Broad consensus exists among studies that low-wage workers are disproportionately female, minority, young, and without a college education (Bernstein and Hartmann 1999; Carnevale and Rose 2001; Mishel et al. 2001; and Mitnik et al. 2002). Consistent with these findings, low-wage workers are also much more likely to live in households with children, that are headed by single females, that contain fewer adults, and that have fewer secondary workers.
At the same time, the research indicates that low-wage workers are a relatively diverse group. For example, Carnevale and Rose (2001) point out that low earners are a diverse group in terms of their family income among workers whose annual earnings were less than $15,000, more than half lived in families with total incomes above $25,000. Thus, many low-income workers live in families with other earners and with total family incomes above the poverty level.

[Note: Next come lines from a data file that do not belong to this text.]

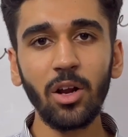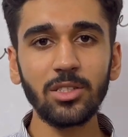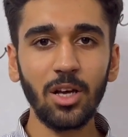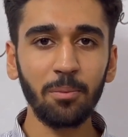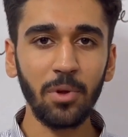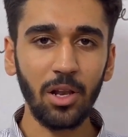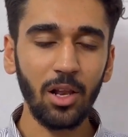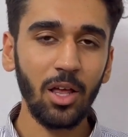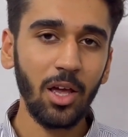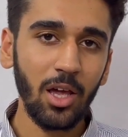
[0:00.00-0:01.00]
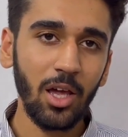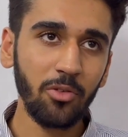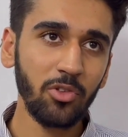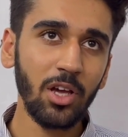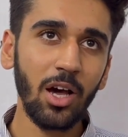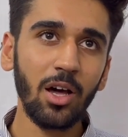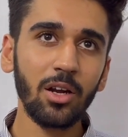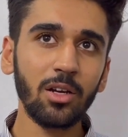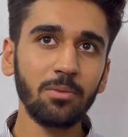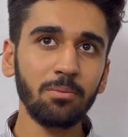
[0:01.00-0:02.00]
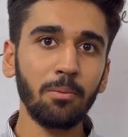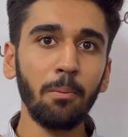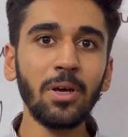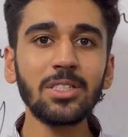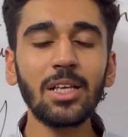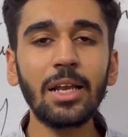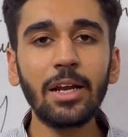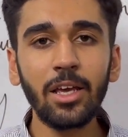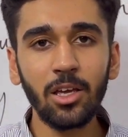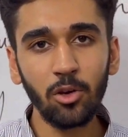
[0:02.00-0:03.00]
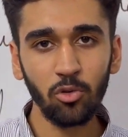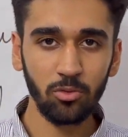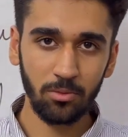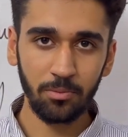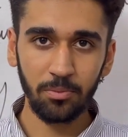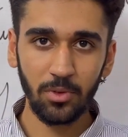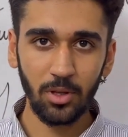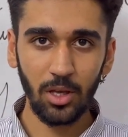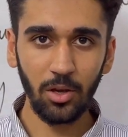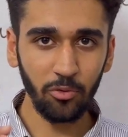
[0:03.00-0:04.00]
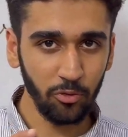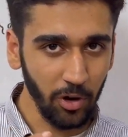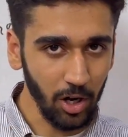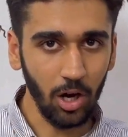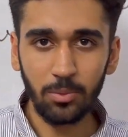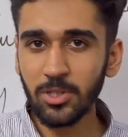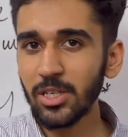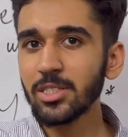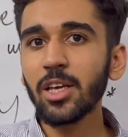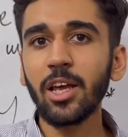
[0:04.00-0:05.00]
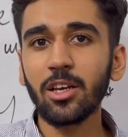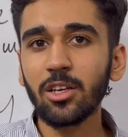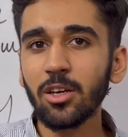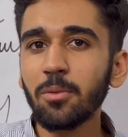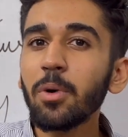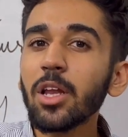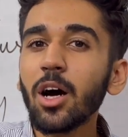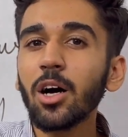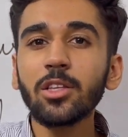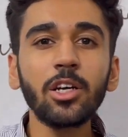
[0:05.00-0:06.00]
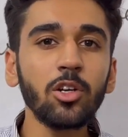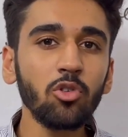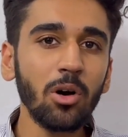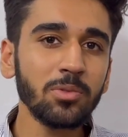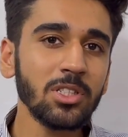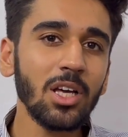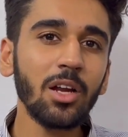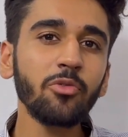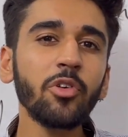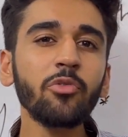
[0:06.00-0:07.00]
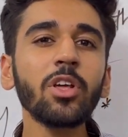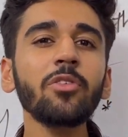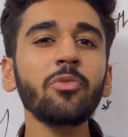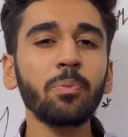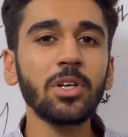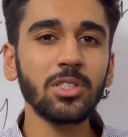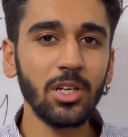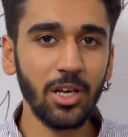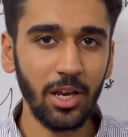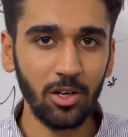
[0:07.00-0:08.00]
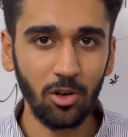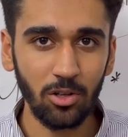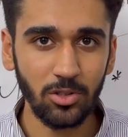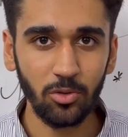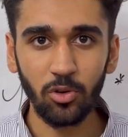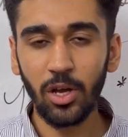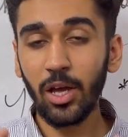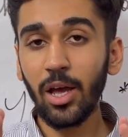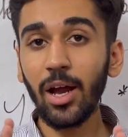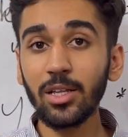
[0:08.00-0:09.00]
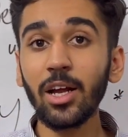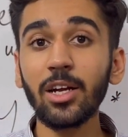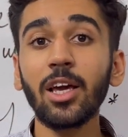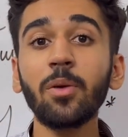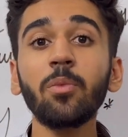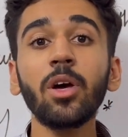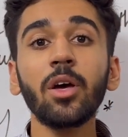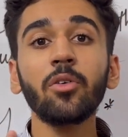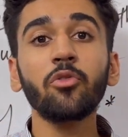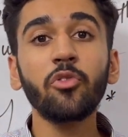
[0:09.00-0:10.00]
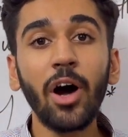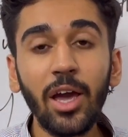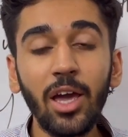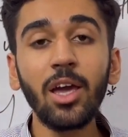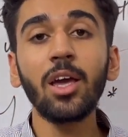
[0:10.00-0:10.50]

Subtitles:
example, if they are misleading you, if one option is correct but other 2 options are 50% correct also, at that time why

The research indicates that most changes in the composition of low-wage workers for key characteristics, except for gender, have mirrored those of the total workforce. For example, the share of workers in the low-wage labor market with a high school degree or less decreased substantially during the 25-year period, but the same pattern holds for all workers in the labor force (due to widespread educational upgrading and the long-term wage decline among non-college graduates). Similarly, like the rest of the workforce, the low-wage sector became older and included more minorities. However, studies show that the low-wage workforce became increasingly male between 1973 and 1997, even though the female share of the entire workforce increased.